- YOUR ASSIGNMENT -
Scan each line of the records for the word "video" and extract the ones that have it.

(Records excerpted from a collection)
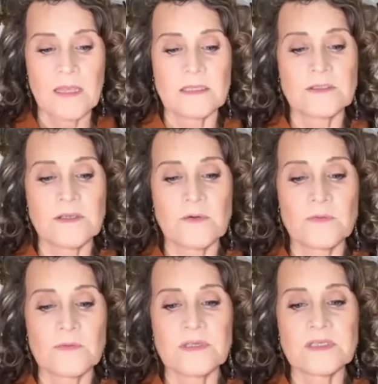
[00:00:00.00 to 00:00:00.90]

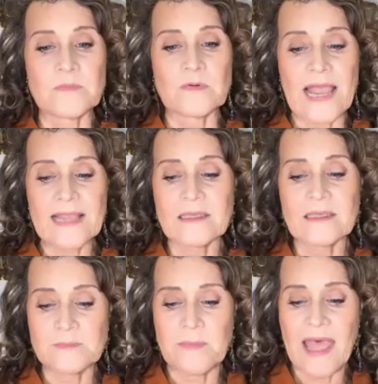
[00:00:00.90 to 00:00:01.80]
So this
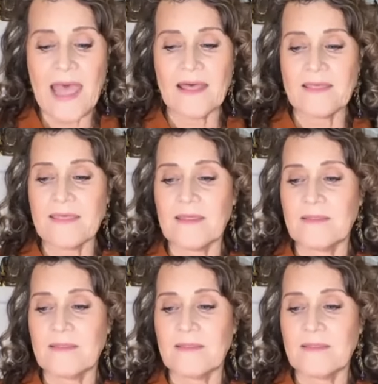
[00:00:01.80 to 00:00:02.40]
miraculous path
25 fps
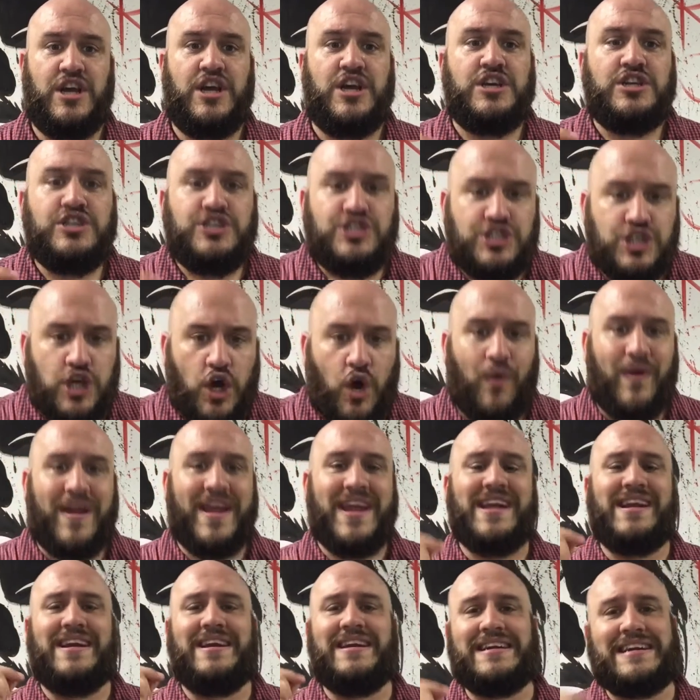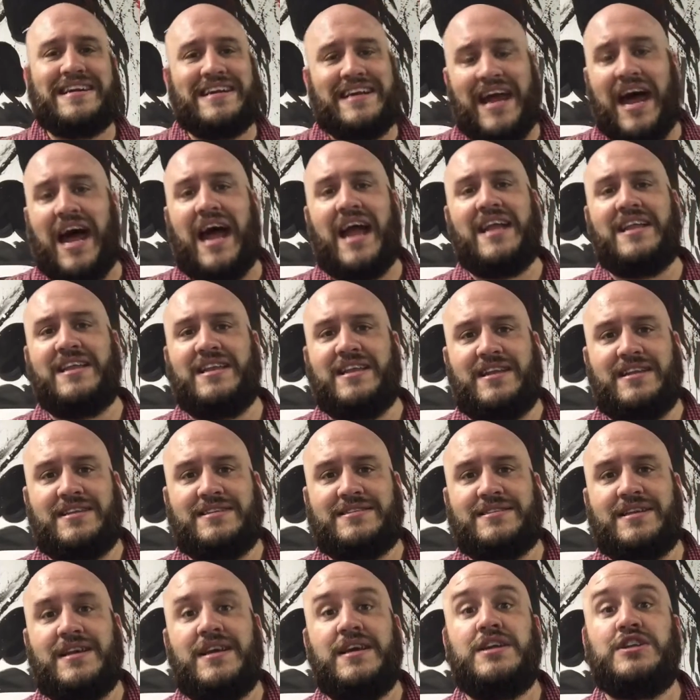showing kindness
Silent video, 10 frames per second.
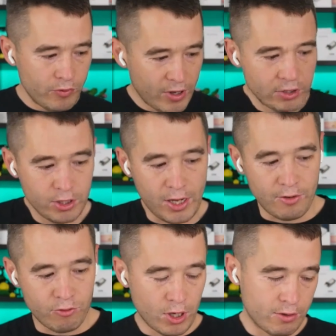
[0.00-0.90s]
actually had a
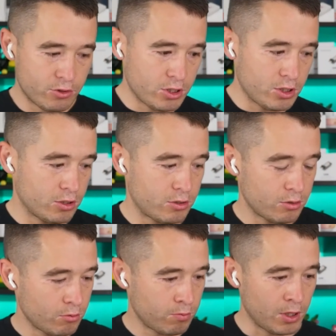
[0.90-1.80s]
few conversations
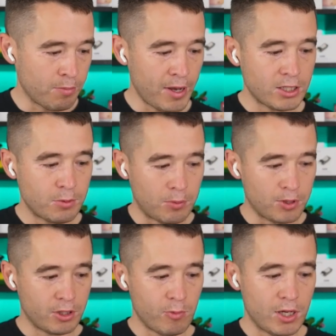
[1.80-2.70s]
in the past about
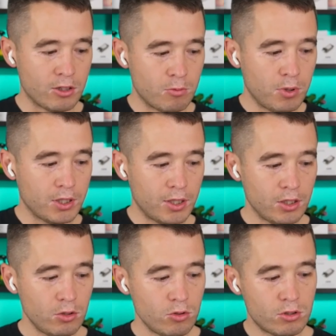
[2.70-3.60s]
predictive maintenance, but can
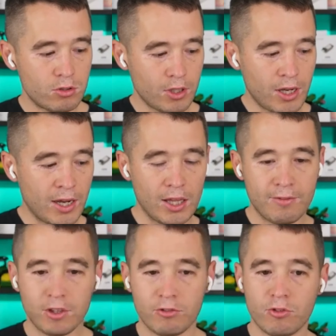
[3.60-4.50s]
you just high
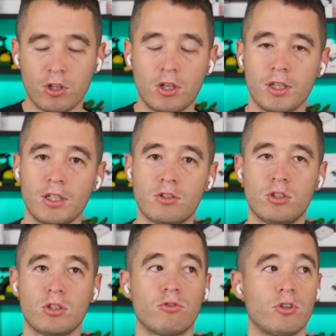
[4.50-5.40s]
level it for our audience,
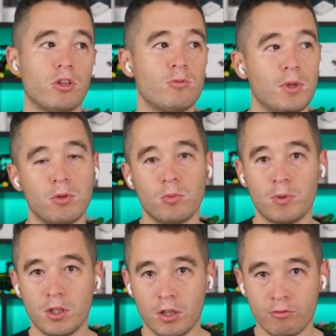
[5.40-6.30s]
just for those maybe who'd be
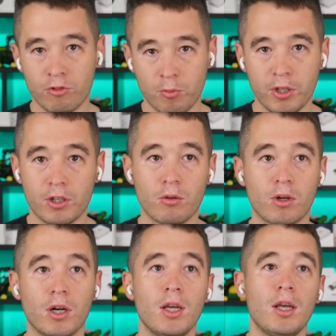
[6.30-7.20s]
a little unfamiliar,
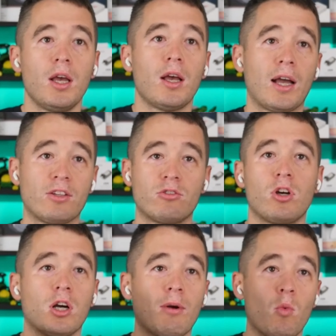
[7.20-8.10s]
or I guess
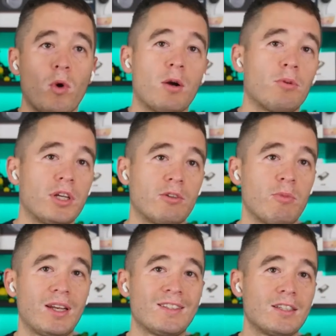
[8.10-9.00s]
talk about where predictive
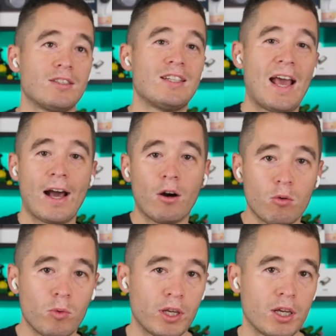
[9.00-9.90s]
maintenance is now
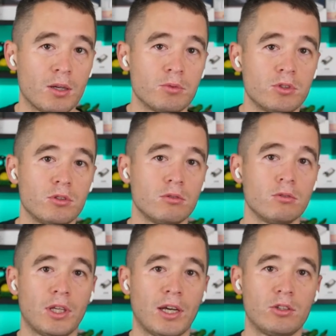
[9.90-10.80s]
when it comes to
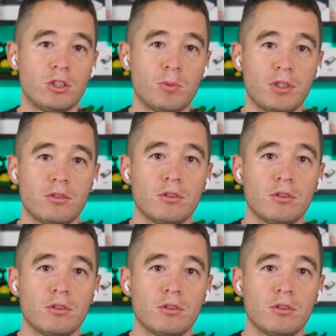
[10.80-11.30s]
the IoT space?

...

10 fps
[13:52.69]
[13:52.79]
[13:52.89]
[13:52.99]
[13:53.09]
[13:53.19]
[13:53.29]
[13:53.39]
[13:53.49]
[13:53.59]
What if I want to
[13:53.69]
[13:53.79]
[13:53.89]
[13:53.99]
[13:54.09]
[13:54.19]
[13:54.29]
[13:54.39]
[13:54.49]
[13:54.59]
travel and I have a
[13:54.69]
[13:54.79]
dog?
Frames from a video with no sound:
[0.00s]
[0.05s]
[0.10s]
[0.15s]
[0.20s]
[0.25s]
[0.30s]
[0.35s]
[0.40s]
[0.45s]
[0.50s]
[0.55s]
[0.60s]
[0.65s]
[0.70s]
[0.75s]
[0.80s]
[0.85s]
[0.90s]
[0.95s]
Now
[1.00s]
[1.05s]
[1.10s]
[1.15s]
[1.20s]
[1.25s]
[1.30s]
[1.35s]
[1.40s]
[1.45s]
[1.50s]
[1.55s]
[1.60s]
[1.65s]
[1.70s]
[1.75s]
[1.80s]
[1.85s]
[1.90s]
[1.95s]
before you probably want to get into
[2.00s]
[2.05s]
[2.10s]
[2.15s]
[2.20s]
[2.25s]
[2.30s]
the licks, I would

- RESPONSE TO THIS EXERCISE -
Silent video, 10 frames per second.
Frames from a video with no sound:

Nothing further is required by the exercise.